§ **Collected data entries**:
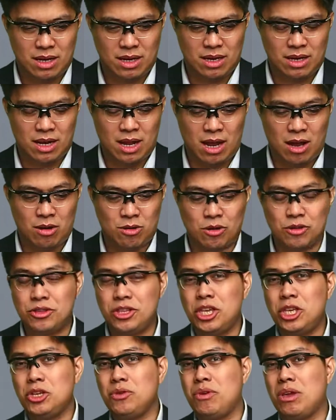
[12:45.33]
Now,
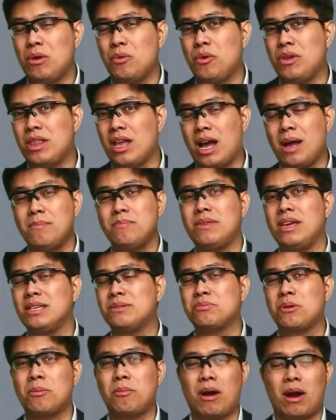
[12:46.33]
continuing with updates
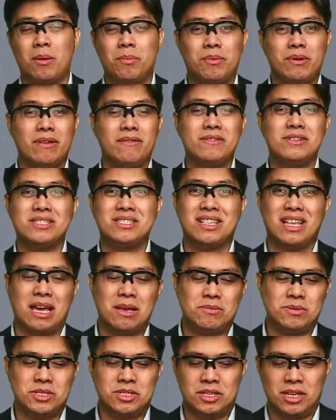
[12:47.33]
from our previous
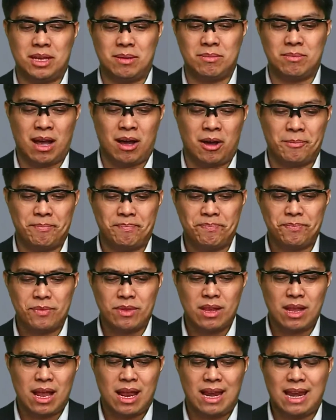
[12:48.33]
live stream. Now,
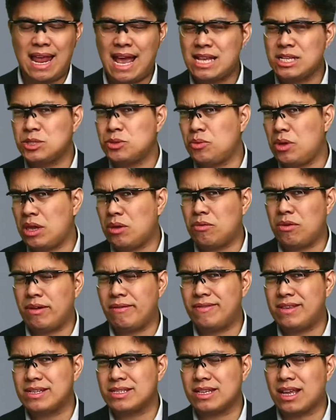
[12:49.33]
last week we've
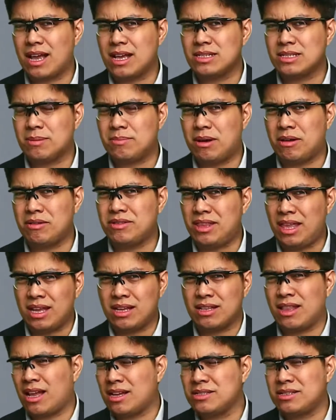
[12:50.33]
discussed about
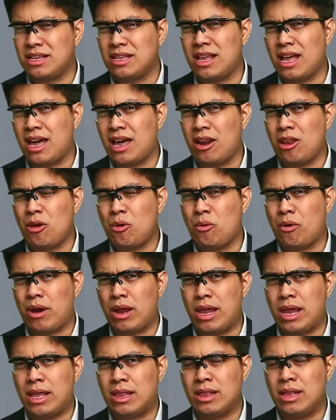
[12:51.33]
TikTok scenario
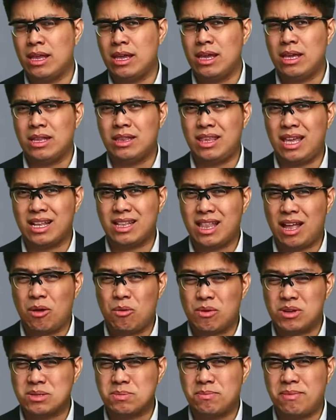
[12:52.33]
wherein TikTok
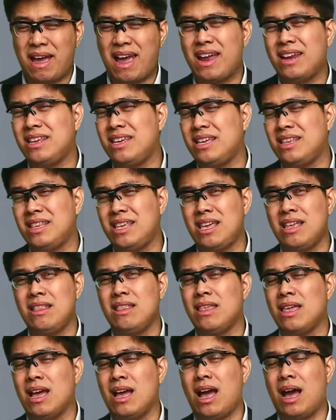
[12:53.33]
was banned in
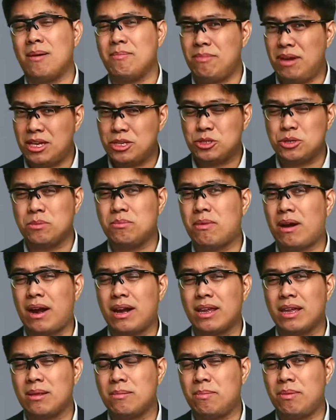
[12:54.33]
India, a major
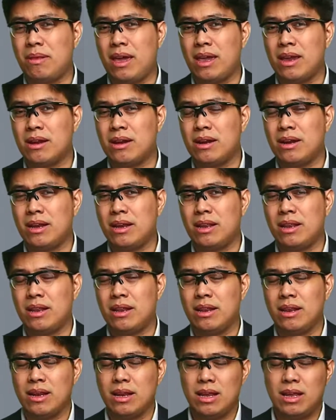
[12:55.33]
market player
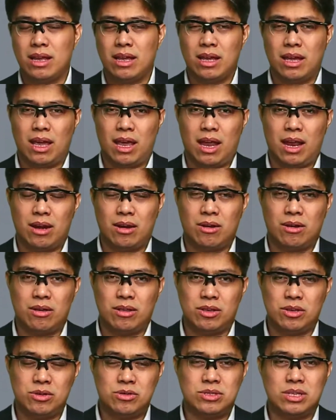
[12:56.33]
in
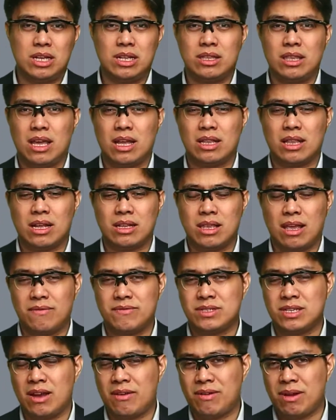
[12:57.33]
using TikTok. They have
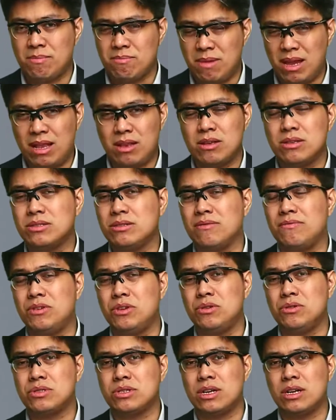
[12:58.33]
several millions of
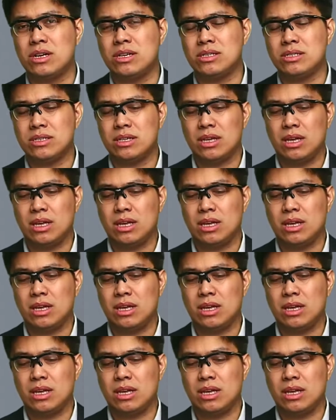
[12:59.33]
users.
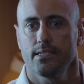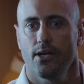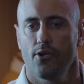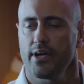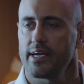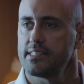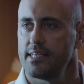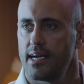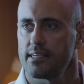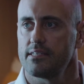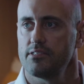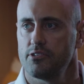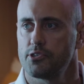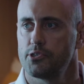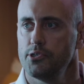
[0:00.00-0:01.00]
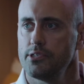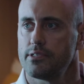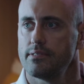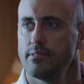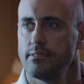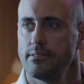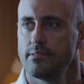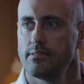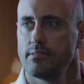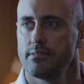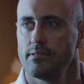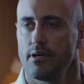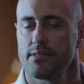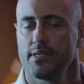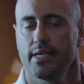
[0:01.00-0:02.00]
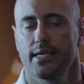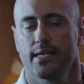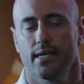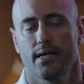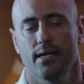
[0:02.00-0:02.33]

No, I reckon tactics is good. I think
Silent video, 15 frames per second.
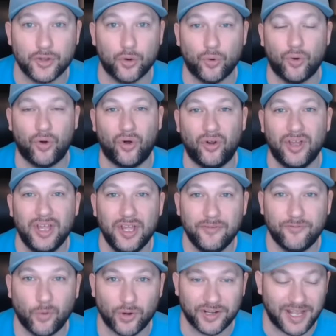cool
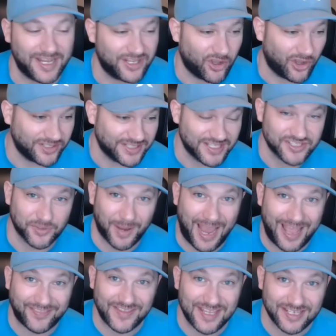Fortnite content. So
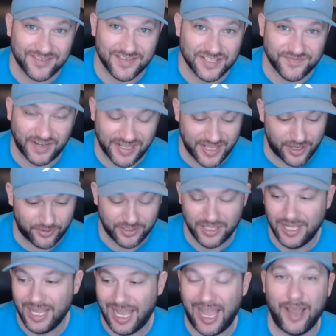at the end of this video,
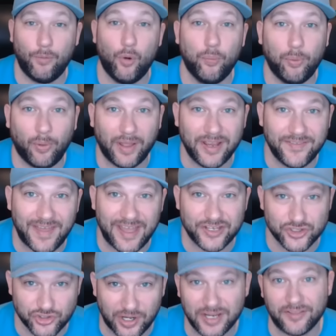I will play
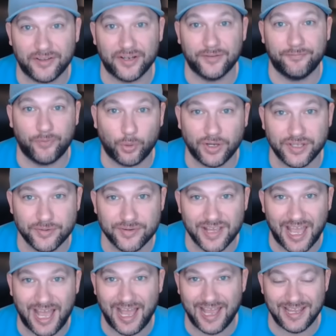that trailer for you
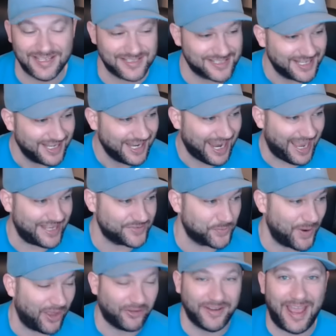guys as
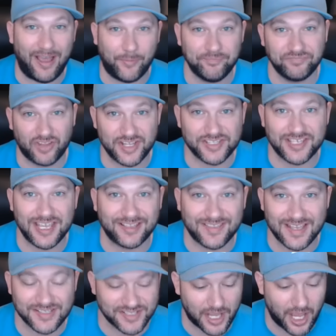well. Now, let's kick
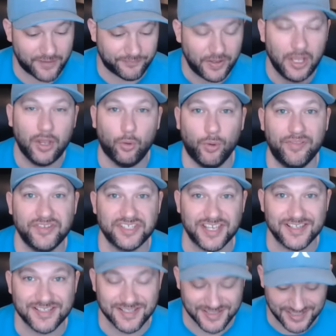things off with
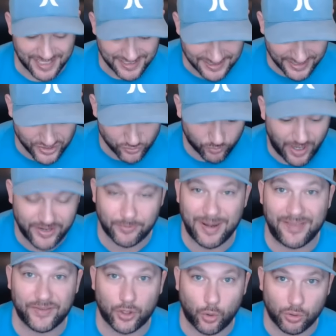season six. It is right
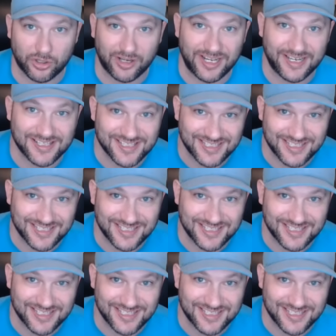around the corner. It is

§ **Action item**:
What is needed is an exact copy of the entries, without any images.

§ **Task solution**:
[12:45.33]
Now,
[12:46.33]
continuing with updates
[12:47.33]
from our previous
[12:48.33]
live stream. Now,
[12:49.33]
last week we've
[12:50.33]
discussed about
[12:51.33]
TikTok scenario
[12:52.33]
wherein TikTok
[12:53.33]
was banned in
[12:54.33]
India, a major
[12:55.33]
market player
[12:56.33]
in
[12:57.33]
using TikTok. They have
[12:58.33]
several millions of
[12:59.33]
users.
[0:00.00-0:01.00]
[0:01.00-0:02.00]
[0:02.00-0:02.33]

No, I reckon tactics is good. I think
Silent video, 15 frames per second.
cool
Fortnite content. So
at the end of this video,
I will play
that trailer for you
guys as
well. Now, let's kick
things off with
season six. It is right
around the corner. It is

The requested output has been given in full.